Tucson: University of Arizona Press, 1999. 233p.
María Alicia Garza
Boise State University
Ellen McCracken's New Latina Narrative: The Feminine Space of Postmodern Ethnicity is a close analysis of 24 U.S.
Latina authors whose literary productions were published in either the 1980s or 1990s. In her introduction, McCracken
explains how Latinas, through their writing, are able to address the controversial meaning behind the social buzzwords
"diversity" and "multiculturalism." Both social activists and academicians have pointed out how instead of being a
stratagem to promote inclusion, the meaning of diversity and multiculturalism has been mishandled to the point where the
culture, history, and politics of under-represented groups remain blind spots in mainstream society. With a focus on
gender, Chicana, Cuban American, Dominican American, and Puerto Rican women narrativists deploy discourses on
identity politics, memory and autobiography, sexual transgression, and religious revisionism within a historical framework
that provides a social representation about individuals of Latin American descent. The function of these discursive
strategies is to subvert dominant discourses that threaten to erase, misinterpret, romanticize, pluralize, tropicalize, and/or
locate Latinas/os as the Other. With gender concerns woven into the multilayered new Latina writing, this literary
construction gives a heterogenic quality to the representational writing space which McCracken terms a "feminine space
of Postmodern ethnicity."
The book is divided into six chapters. The first, entitled "Postmodern Ethnicity as Commodity: Containment and
Resistance in New Latina Narrative," is a study of four Latina canonical writers: Julia Álvarez, Ana Castillo, Sandra
Cisneros, and Cristina García. In this very intriguing chapter, McCracken charts the manner in which publishing houses
introduce these Latinas into the mainstream literary scene. Her provocative study of book jackets and book reviews
illustrates the mainstream publishers' attempt to commodify the four authors. She also elucidates how, through the
thematic and structural content of their work, Cisneros, García, and Álvarez explore the intricacies of Latino subjectivity.

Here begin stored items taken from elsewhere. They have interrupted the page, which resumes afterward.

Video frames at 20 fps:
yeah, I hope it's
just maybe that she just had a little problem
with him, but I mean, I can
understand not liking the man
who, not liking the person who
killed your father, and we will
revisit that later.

McCracken raises concerns about Castillo's novel, So Far from God. She finds that the parody of history, politics, religion,
and characters within the novel could possibly mislead readers who are unfamiliar with Latino culture and history to
arrive at erroneous interpretations regarding the representation of Nuevomexicanos or Latin Americans. While
McCracken is thorough in her critique of So Far from God, she commits a minor error when she states that "La Loca
performs an abortion on her sister and protests Farah jeans" (38). Actually, La Loca helps her sister Caridad with three
abortions. And, since this portion of Castillo's novel is posited in the early 1990s, it is the Levi Strauss, rather than the
Farah slacks company, that La Loca is boycotting. This is a slight distraction to an otherwise very informative chapter.

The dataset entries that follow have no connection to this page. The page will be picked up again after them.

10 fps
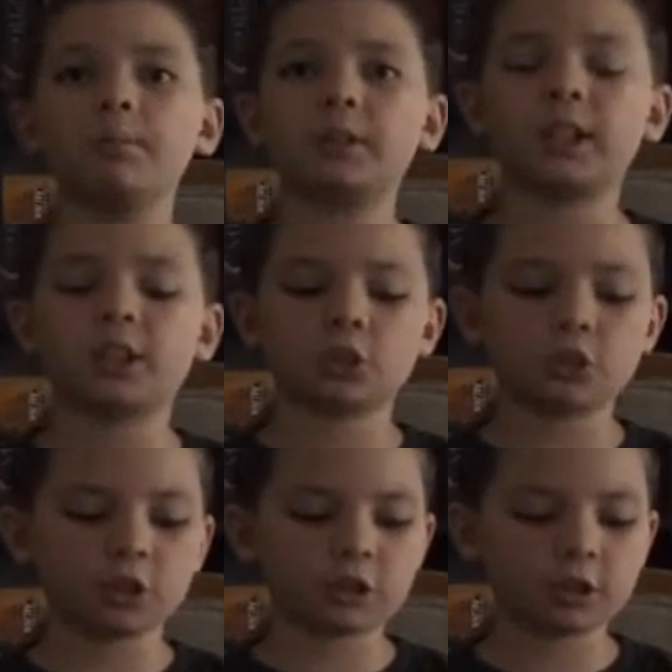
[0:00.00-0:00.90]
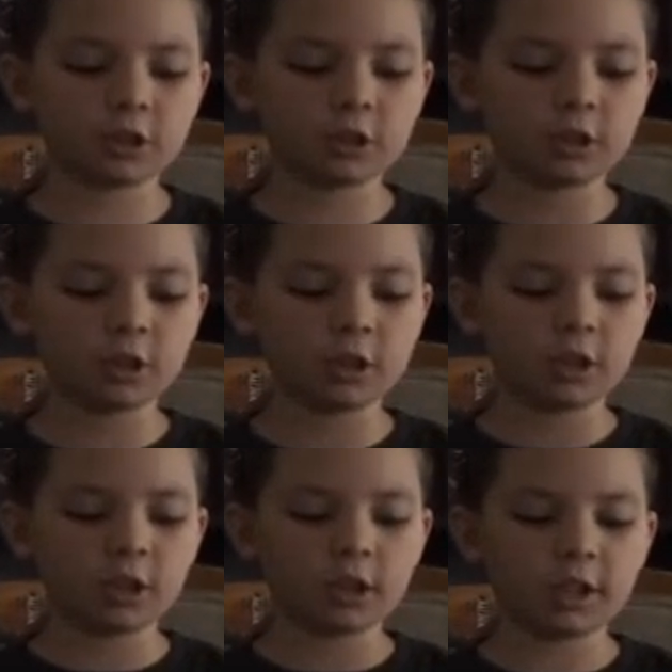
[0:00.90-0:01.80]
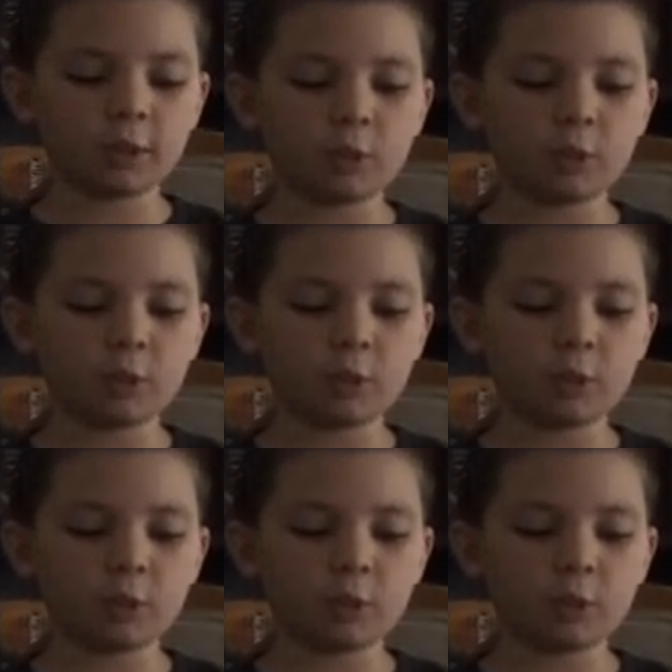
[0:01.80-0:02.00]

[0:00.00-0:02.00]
guessers get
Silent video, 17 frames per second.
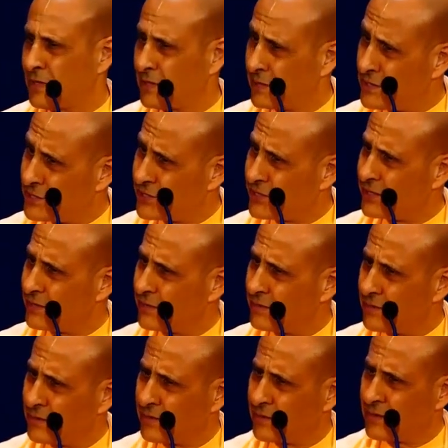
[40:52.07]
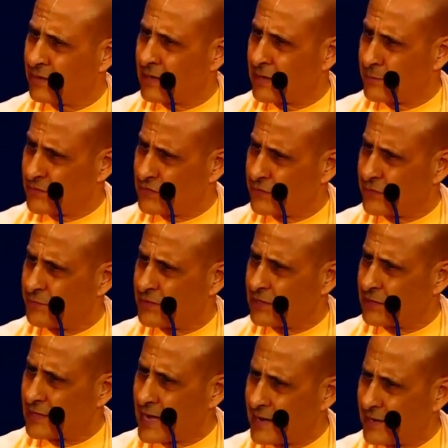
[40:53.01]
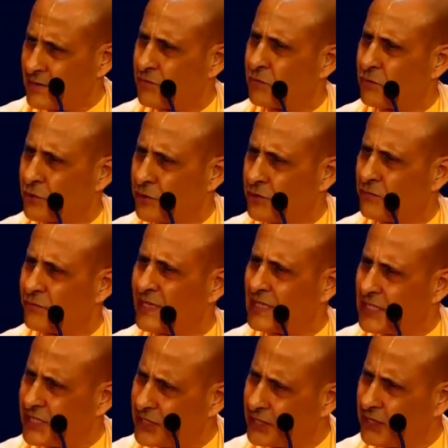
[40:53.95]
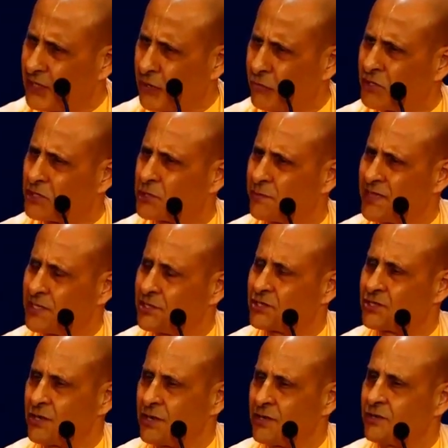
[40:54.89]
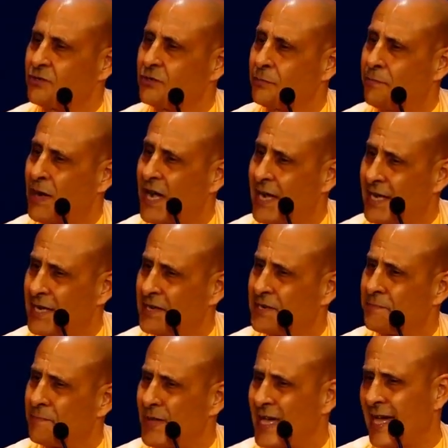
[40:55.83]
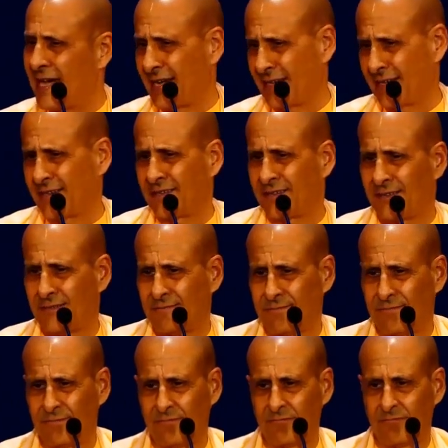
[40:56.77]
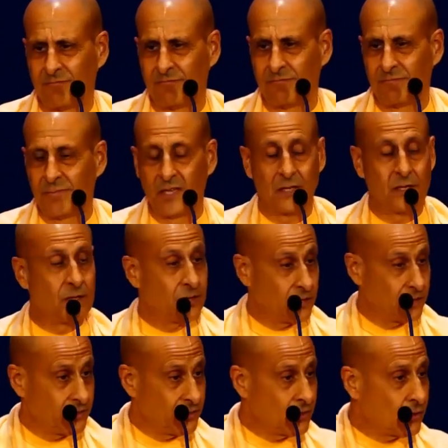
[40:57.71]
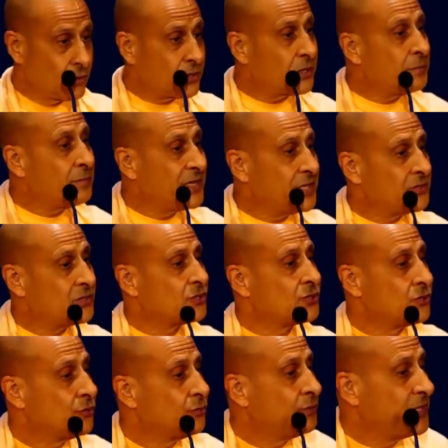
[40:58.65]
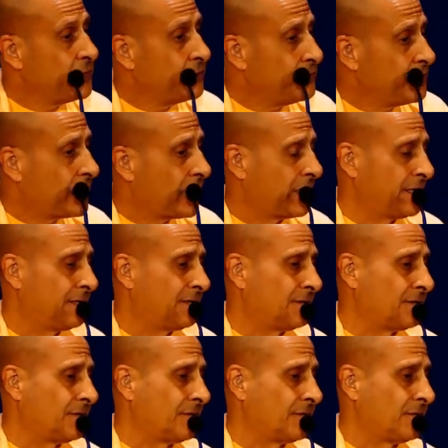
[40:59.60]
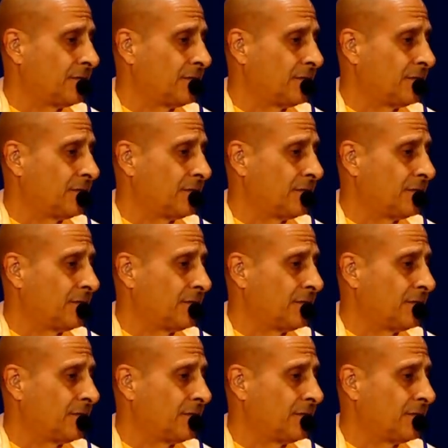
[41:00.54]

Religion comes from the Latin word religio, which means to bind back. Yoga means to reunite.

In chapters two and three, McCracken writes about how Latina writers reinfect language by writing the body, establishing
a palimpsest with pre-existing patriarchal texts, highlighting the resilience of women, and experimenting with the
reconstruction of the Other. Basing her readings on Ernesto LaClau's theoretical model on populist rupture, McCracken
analyzes creative productions by authors such as Micky Fernández, Aurora Levins Morales, Rosario Morales, Helena
María Viramontes, Nicholasa Mohr, Lucha Corpi, Roberta Fernández, and Demetria Martínez. She concludes that these
narrativists' approaches to re-signifying language create social antagonism through revising dominant discourses which
usually limit and confine the subjectivity of Latinas. Furthermore, McCracken offers a fine interpretation on the function
of autobiography and history in Latina writing. She notes that Latina writers combine real life events with fiction in order
to break away from narrative individualism. McCracken suggests that by imploding history, Latina authors propose to
their reading public a new perspective "on the everyday lives and history on Latinos in the Americas" (94).

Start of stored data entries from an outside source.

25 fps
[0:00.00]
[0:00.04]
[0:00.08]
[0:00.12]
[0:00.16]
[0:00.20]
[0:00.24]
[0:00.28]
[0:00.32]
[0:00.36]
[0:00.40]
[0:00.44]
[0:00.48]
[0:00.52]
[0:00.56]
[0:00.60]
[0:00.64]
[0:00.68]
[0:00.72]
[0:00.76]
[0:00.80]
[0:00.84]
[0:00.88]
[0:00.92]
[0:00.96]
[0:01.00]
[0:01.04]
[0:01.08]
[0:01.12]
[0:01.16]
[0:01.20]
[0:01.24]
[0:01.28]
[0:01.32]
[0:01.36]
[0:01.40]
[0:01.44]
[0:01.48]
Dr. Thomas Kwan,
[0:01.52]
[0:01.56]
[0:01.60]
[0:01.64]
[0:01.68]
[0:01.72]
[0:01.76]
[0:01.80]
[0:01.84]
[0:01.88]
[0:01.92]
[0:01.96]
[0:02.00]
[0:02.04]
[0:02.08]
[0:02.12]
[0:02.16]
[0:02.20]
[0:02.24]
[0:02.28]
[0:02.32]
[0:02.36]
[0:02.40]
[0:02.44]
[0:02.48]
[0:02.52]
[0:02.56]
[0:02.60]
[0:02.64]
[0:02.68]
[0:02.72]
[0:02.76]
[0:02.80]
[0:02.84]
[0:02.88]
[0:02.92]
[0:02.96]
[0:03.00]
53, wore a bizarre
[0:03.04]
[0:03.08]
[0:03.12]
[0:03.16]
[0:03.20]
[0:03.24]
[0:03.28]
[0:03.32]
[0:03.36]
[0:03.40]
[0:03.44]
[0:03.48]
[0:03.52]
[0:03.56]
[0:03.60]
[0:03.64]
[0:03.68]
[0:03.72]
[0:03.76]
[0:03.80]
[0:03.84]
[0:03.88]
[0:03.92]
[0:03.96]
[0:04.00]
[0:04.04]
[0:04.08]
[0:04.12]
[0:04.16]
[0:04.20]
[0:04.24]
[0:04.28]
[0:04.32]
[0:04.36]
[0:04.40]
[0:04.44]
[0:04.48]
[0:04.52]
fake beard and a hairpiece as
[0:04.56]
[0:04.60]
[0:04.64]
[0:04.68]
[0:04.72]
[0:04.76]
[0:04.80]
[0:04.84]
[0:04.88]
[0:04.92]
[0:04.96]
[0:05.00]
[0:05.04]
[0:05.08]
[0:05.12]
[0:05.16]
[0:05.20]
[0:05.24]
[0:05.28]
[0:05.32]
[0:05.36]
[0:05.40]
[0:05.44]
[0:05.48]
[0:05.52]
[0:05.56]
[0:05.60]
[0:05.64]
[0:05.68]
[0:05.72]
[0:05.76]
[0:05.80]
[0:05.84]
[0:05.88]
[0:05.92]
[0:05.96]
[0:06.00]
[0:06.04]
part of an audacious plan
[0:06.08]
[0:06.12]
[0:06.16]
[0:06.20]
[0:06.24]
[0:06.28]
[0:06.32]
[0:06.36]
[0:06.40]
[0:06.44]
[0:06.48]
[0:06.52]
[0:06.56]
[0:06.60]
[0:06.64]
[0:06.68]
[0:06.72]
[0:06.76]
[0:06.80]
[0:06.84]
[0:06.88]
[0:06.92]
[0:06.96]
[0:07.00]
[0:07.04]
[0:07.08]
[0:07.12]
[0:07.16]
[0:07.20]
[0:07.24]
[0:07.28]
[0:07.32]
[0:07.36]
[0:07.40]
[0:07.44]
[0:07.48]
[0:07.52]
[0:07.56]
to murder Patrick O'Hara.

Chapter four, "Remapping Religious Space: Orthodox and Non-Orthodox Religious Culture," is one of the most
interesting sections of McCracken's book. In this chapter she discusses the manner in which standard Catholicism is
reshaped by syncretism and the re-interpretation of important religious symbols and praxis in Latina writing. As well as
being beautifully written, the chapter is illustrated by 24 pictures of saints, milagros, ex-votos, retablos, and prayer cards.
These examples of important religious items compliment effectively McCracken's readings of how religious practices are
incorporated into Latina narrative. For this reviewer, as an outsider looking in, the author's explanation of the
characteristics of Santería and how it differs from Voodoo is especially valuable for understanding Álvarez's How the
García Girls Lost Their Accents, García's Dreaming in Cuban, and Judith Cofer's The Line of the Sun.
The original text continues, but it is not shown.